# WHAT YOU SHOULD DO
With pictures left out, output word for word the lines from the one containing "[0:18.00-0:19.00]" through the end of the material below.

*** EXTRACTED ENTRIES Section Begins ***

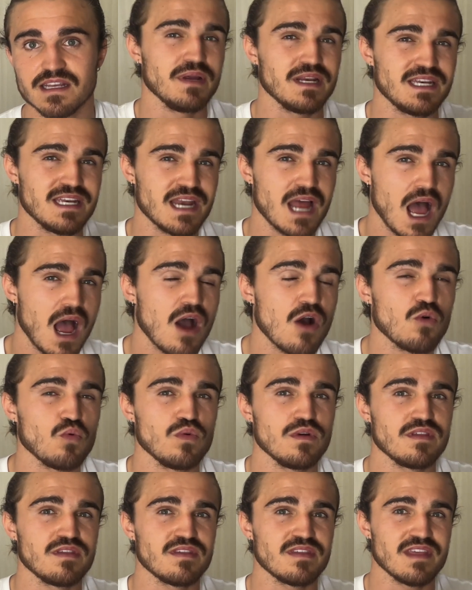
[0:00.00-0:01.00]
But now
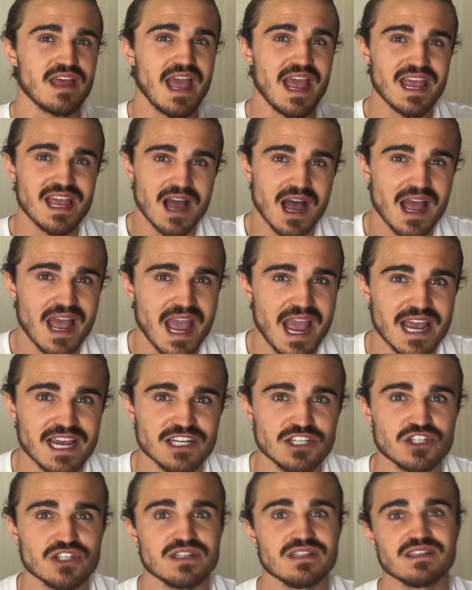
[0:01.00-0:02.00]
with AI
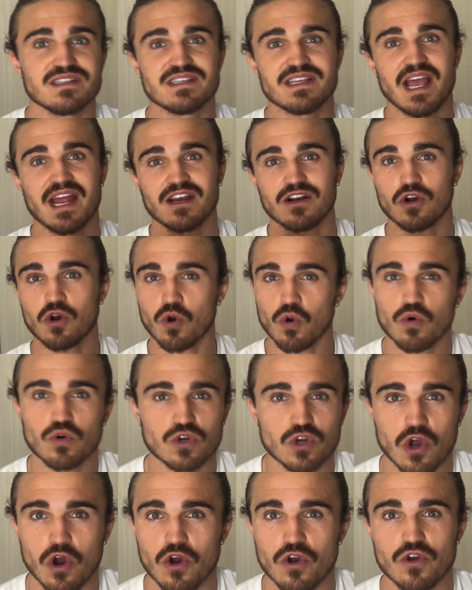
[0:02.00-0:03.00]
agents and
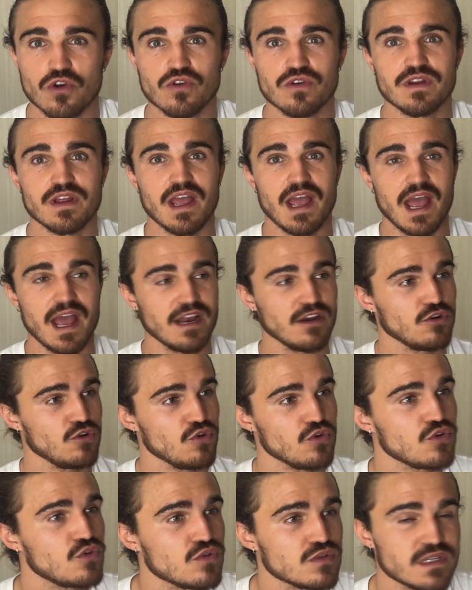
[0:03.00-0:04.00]
Claude code and
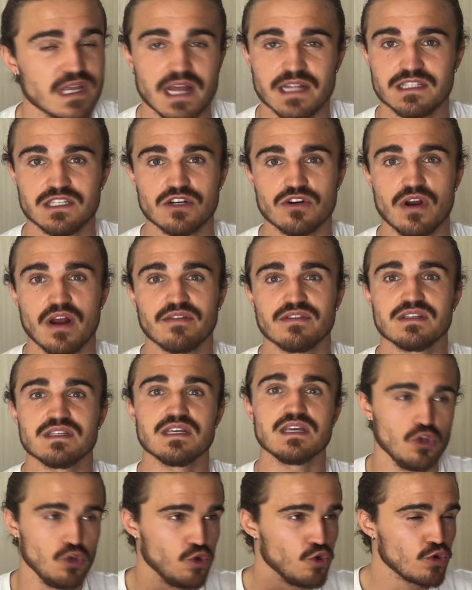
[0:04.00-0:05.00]
Google's
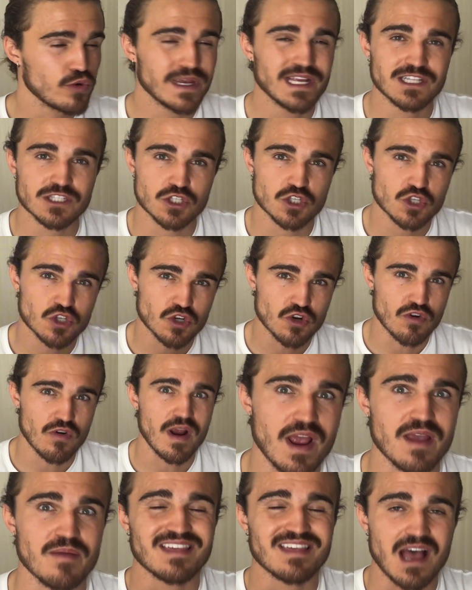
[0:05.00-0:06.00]
Antigravity, you can
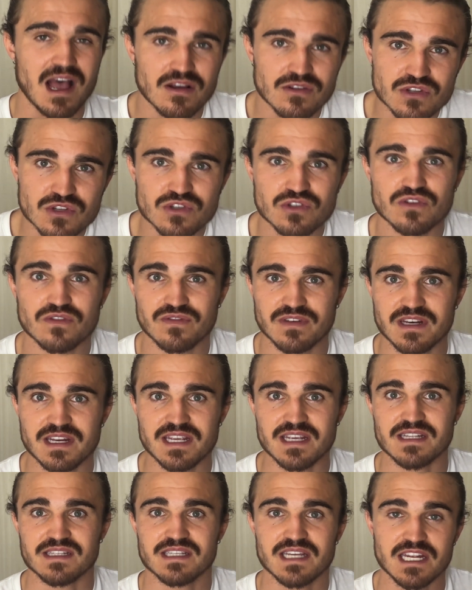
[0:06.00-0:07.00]
scrape thousands of
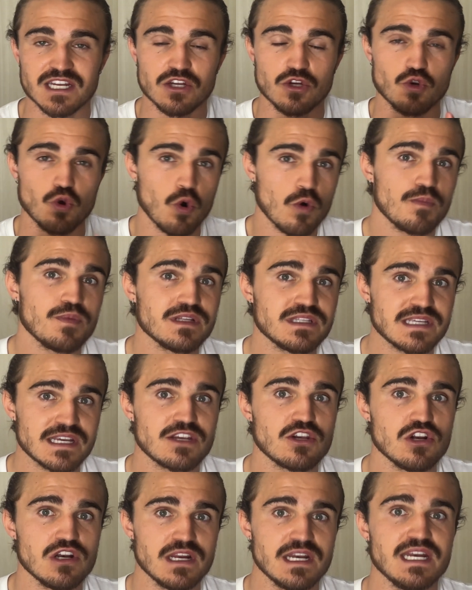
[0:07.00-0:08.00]
leads in your
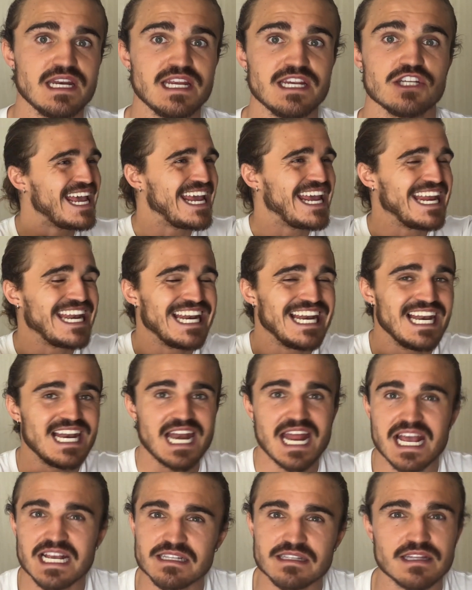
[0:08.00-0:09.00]
particular niche in
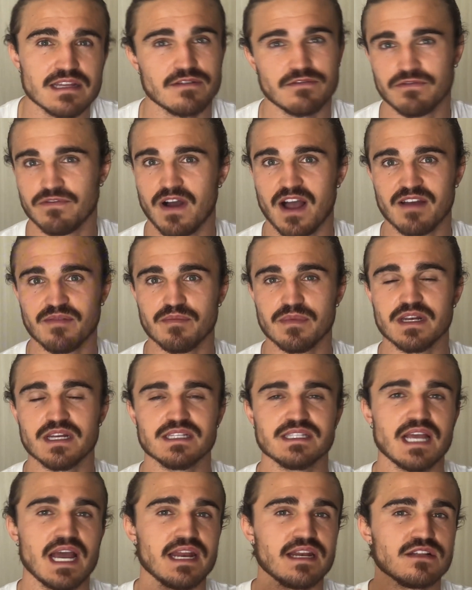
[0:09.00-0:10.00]
less than 5
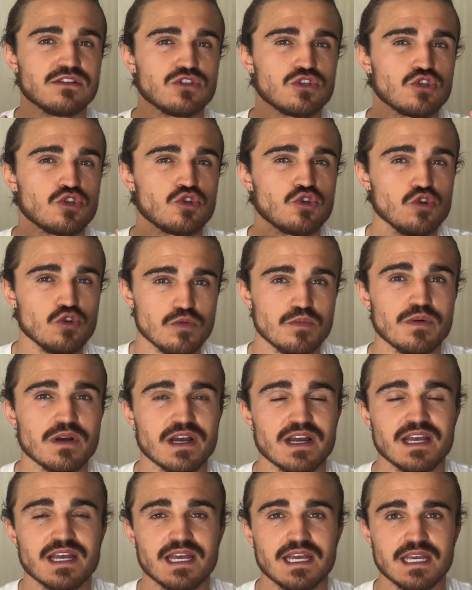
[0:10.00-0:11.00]
minutes, and it's
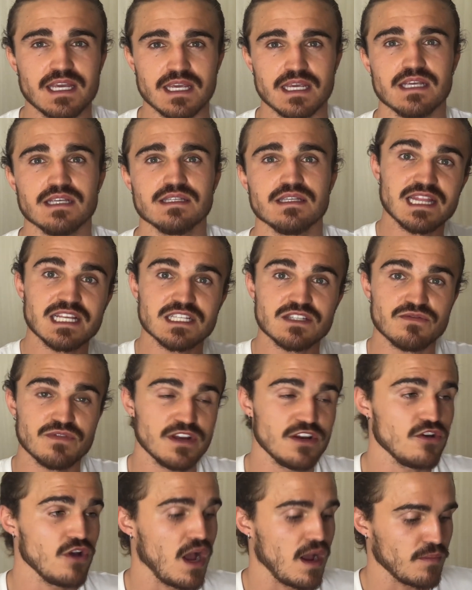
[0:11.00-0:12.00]
super easy. In this
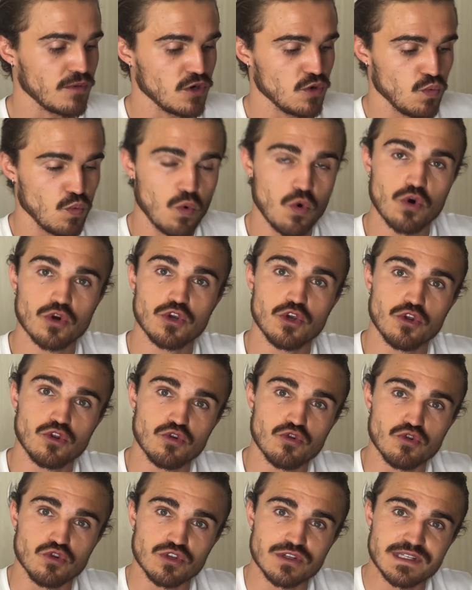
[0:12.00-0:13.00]
video, I'm going to walk you
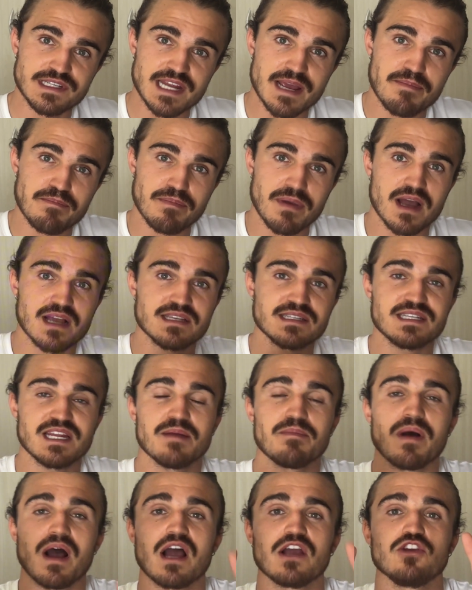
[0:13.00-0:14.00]
through step by
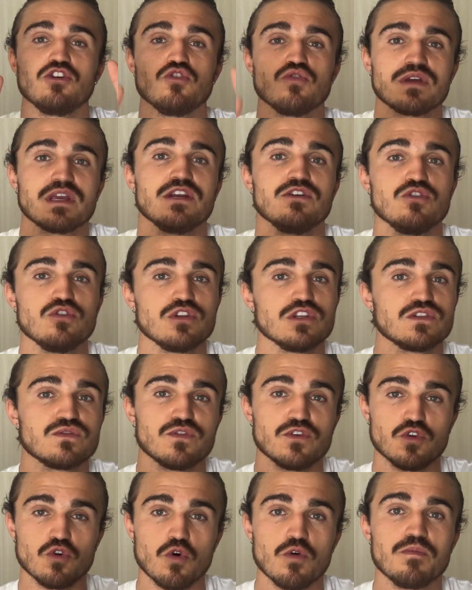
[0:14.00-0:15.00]
step how you can do this
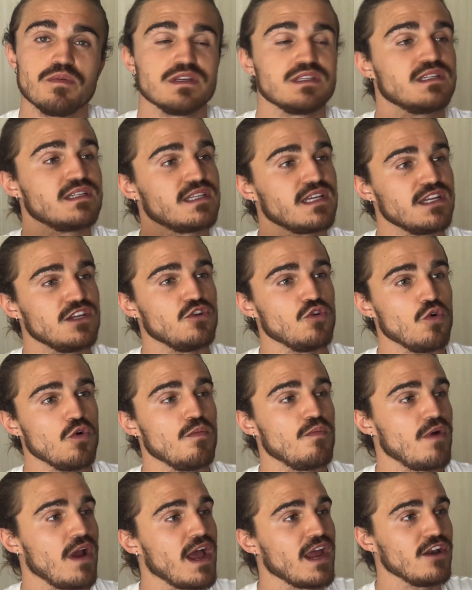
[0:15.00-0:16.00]
for your business and your
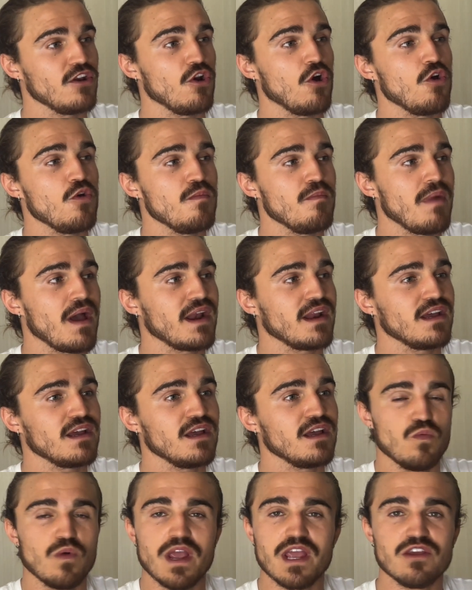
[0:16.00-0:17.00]
brand, no matter
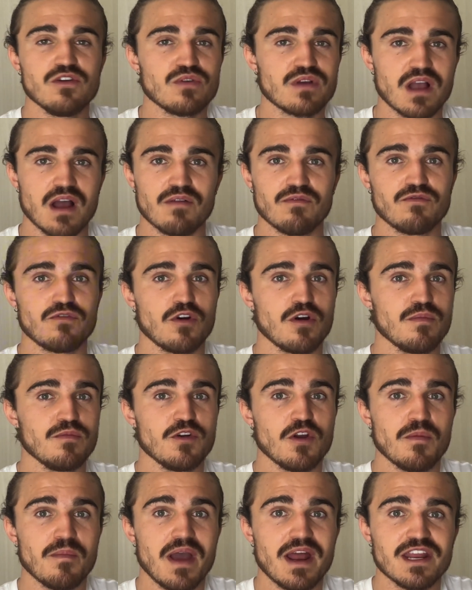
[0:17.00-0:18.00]
where you come from,
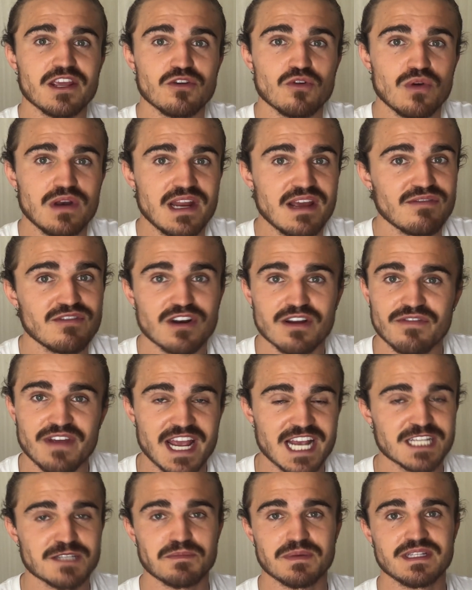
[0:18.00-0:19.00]
no matter your level of
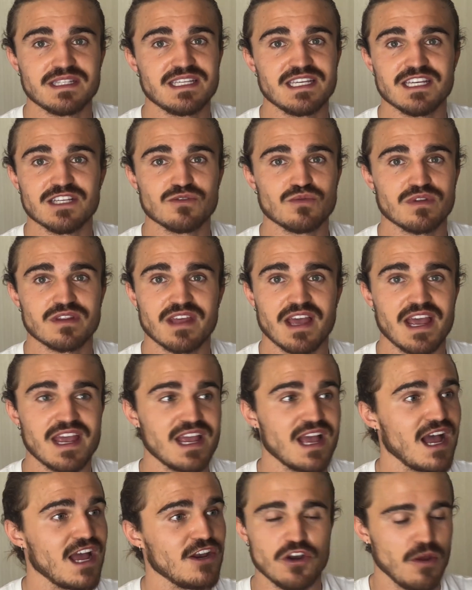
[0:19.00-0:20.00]
expertise with
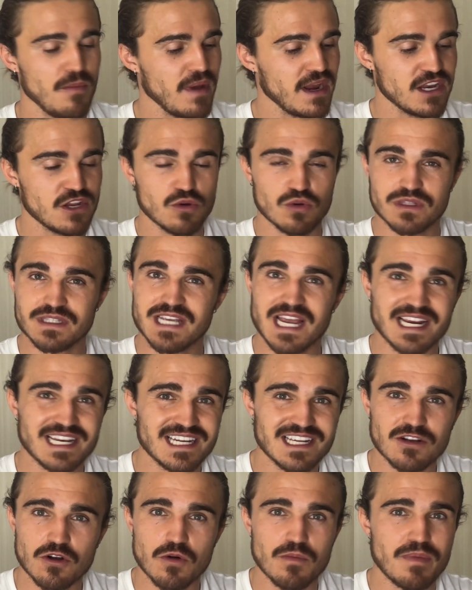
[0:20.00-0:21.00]
AI, no matter your
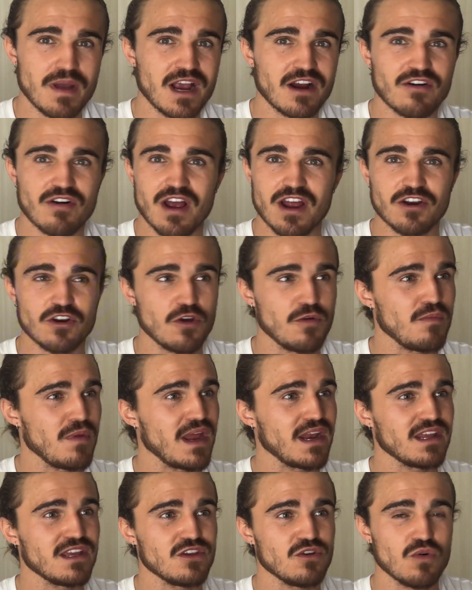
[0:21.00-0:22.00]
technical background, no
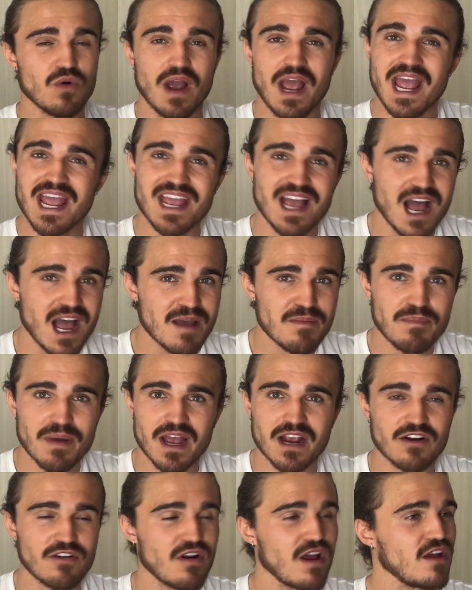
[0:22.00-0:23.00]
matter your AI
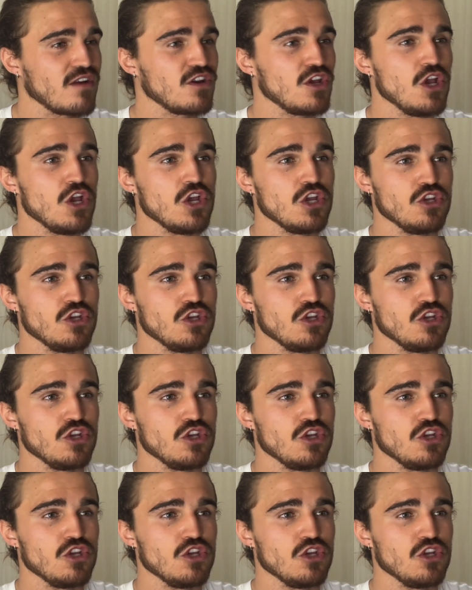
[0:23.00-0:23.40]
background.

*** EXTRACTED ENTRIES Section Ends ***

# RESPONSE FOR THIS EXERCISE
[0:18.00-0:19.00]
no matter your level of
[0:19.00-0:20.00]
expertise with
[0:20.00-0:21.00]
AI, no matter your
[0:21.00-0:22.00]
technical background, no
[0:22.00-0:23.00]
matter your AI
[0:23.00-0:23.40]
background.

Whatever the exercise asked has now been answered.